1621, 10 février (AF 1620) • Francesco Maria Maringhi acquiert le mobilier et les instruments professionnels dans la maison florentine d’Artemisia pour un total de 165 ducats. L’inventaire des « choses » rédigé au moment de la vente : il y figure différentes peintures, certaines non achevées.

Artemisia Gentileschi femme peintre
Portrait du gonfalonier. Artemisia Gentileschi
Huile sur toile. Palazzo d’Accursio (Palazzo Comunale), Bologne, 

1621, Carême • D’après le Status animarum de la paroisse de Santa Maria del Popolo, Artemisia habite avec Pierantonio son mari, sa fille de trois ans Palmira et ses serviteurs, le Florentin Domenicho Boschi et Fulvia de Viterbe. A cette date, les autres enfants du couple, qui ne sont pas enregistrés, étaient déjà décédés.

1621, novembre • Artemisia loue un petit appartement via della Croce, près de la maison qui fut le théâtre de l’affaire orageuse avec Tassi, dix ans auparavant.
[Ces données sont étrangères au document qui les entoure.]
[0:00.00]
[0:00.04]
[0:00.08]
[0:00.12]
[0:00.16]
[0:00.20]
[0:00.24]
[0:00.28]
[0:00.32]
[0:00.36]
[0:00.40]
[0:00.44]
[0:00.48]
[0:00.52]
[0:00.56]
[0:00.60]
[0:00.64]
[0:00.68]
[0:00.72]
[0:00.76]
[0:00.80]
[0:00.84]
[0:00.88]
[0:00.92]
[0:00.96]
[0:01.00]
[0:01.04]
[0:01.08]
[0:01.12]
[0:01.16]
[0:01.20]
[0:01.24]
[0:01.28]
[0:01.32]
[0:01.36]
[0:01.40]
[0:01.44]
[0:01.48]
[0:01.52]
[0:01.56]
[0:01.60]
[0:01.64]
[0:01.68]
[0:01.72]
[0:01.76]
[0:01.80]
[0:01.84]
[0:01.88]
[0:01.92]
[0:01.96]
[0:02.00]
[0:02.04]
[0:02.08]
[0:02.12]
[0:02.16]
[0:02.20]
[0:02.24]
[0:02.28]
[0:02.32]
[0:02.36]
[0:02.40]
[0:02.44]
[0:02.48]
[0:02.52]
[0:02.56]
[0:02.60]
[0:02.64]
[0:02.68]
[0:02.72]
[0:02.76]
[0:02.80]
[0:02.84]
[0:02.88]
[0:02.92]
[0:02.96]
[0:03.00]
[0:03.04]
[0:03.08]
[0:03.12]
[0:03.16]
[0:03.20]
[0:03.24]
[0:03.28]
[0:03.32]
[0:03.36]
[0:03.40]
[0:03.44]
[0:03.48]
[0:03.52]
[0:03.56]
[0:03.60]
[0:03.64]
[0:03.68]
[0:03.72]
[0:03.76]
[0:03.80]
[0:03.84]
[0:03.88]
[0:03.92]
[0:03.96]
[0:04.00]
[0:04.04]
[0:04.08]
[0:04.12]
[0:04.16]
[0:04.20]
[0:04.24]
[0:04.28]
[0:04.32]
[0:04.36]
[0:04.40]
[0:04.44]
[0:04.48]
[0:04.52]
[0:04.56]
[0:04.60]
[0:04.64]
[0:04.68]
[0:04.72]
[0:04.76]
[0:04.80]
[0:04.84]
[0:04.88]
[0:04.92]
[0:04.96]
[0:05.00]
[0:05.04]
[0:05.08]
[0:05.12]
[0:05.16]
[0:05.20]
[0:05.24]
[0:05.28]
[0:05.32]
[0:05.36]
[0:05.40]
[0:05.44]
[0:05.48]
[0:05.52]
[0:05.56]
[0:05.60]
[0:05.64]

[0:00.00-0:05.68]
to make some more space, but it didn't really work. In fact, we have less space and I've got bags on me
1622 • Le revers du portrait dit du Gonfalonier conservé à Bologne, est signé « ARTEMISIA; GENTILESCA. FA-/CIEBAT ROMAE 1622 ».
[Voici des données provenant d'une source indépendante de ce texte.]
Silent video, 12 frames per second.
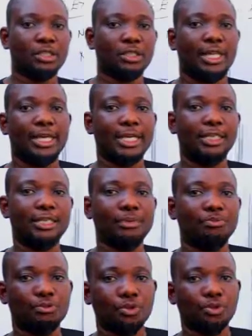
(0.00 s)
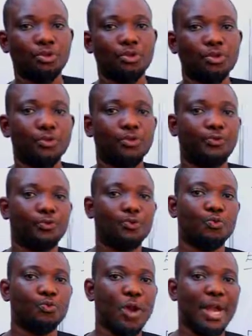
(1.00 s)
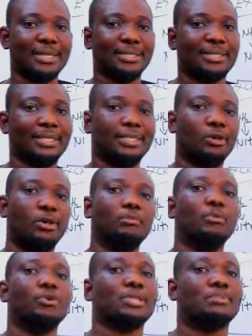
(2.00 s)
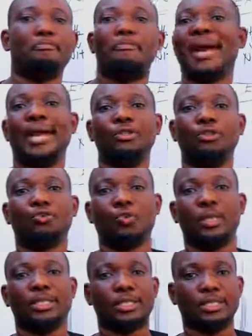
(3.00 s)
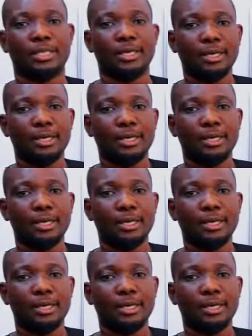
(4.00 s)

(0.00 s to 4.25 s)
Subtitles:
they remove waste in almost minute quantity.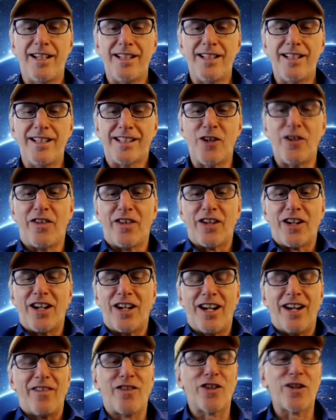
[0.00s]
He said, "Are you
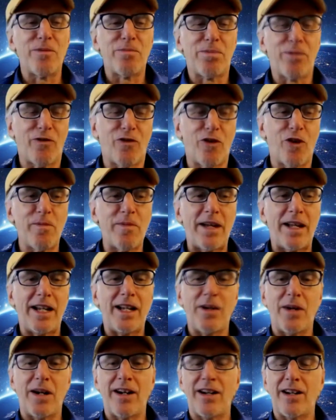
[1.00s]
ever gonna perform
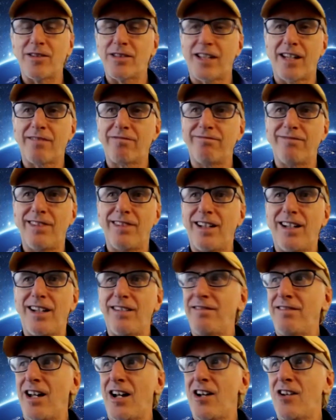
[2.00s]
anywhere?" And I was like, eh,
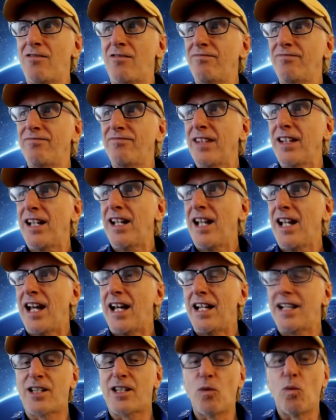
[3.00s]
"No."
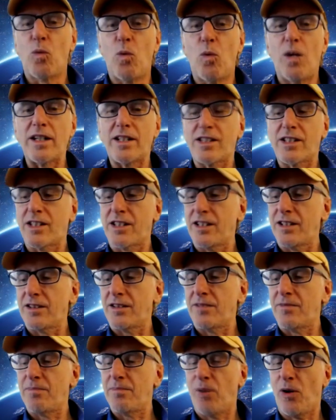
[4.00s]
And he said, "What's
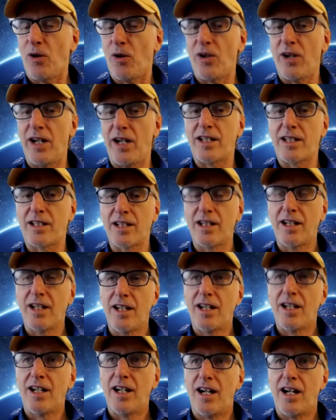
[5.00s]
the point
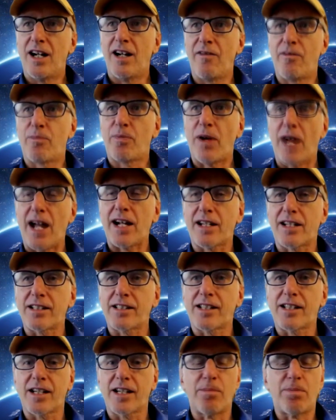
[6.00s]
of
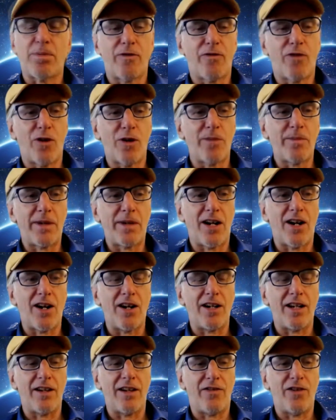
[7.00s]
practicing and performing
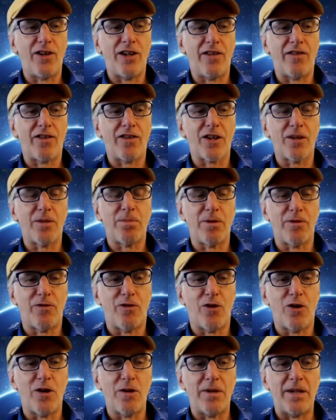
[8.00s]
art if you're never going to
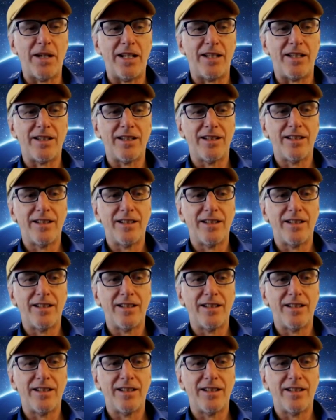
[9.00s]
perform it?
1622, Carême • Artemisia habite dans la via del Corso. Sa famille est complétée par Giulio et Francesco Gentileschi, jeunes frères de la peintre et par ses serviteurs Dianora et Giambattista.

1622, juin • Pierantonio Stiattesi est accusé d’avoir blessé au visage un Espagnol qu’il avait trouvé sous ses fenêtres, probablement alors qu’il chantait une sérénade pour Artemisia.

1623, Carême • A partir de cette date, Pierantonio n’habite plus avec Artemisia et l’on perd dès lors sa trace. Les frères Giulio et Francesco Gentileschi, la fille Palmira et les serviteurs Dianora et Giambattista habitent avec «madame Artemisia Lomi peintre romaine».

Artemisia Gentileschi femme peintre
Artemisia peinte par Simon Vouet (1625)
©Property of Fondazione Pisa / photo Gronchi Fotoarte

1623, printemps • A son retour à Rome après un voyage dans le Nord de l’Italie, le peintre Simon Vouet (1590-1649) fait le portrait d’Artemisia avec un médaillon d’or représentant un mausolée ainsi qu’un pinceau et une palette à la main.

1624, Carême • Palmira, âgée de six ans, et deux serviteurs, le Siennois Pietro Paolo et la Florentine Leonora habitent dans la maison de la via del Corso avec la «Signora Artemisia Florentine Peintre» .

1625, 20 juin • Artemisia loue un autre appartement à via Rassella, dans le quartier de Suburre.

1625, décembre • Un dessin de la main droite d’Artemisia, réalisé par l’artiste français Pierre Dumonstier, porte l’inscription «Faict à Rome par Pierre Du Monstier Parisien, Ce dernier de Decemb. 1625. / aprèz la digne main de l’excellente et sçavante Artemise gentil done Romaine!», et sur le recto, la dédicace « Les mains de l’Aurore sont louées pour leur rare beauté. Mais celle cy plus judicieux. S.».

1626, carême • Le recensement du Carême de 1626 est le dernier registre qui cite la présence d’Artemisia à Rome dans la maison de la via del Corso, avec sa fille et sa servante Domenica.

VENISE 1627 – 1630 ENVIRON

1627-1628 • De nombreux témoignages certifient la présence d’Artemisia Gentileschi à Venise. En 1627, Andrea Muschio, typographe de l’Accademia Veneta en 1593, édite quelques vers en honneur de la peintre. La relation avec l’homme de lettres Gianfrancesco Loredan (1606-1661) est confirmée par deux lettres que le noble vénitien envoie à la peintre entre 1627 et 1628.

On date de 1627 une gravure que Jérôme David, artiste parisien actif à Rome depuis 1623, réalisa d’après un portrait de la peintre : elle représente Antoine de la Ville ingénieur militaire au service du Duc de Savoie.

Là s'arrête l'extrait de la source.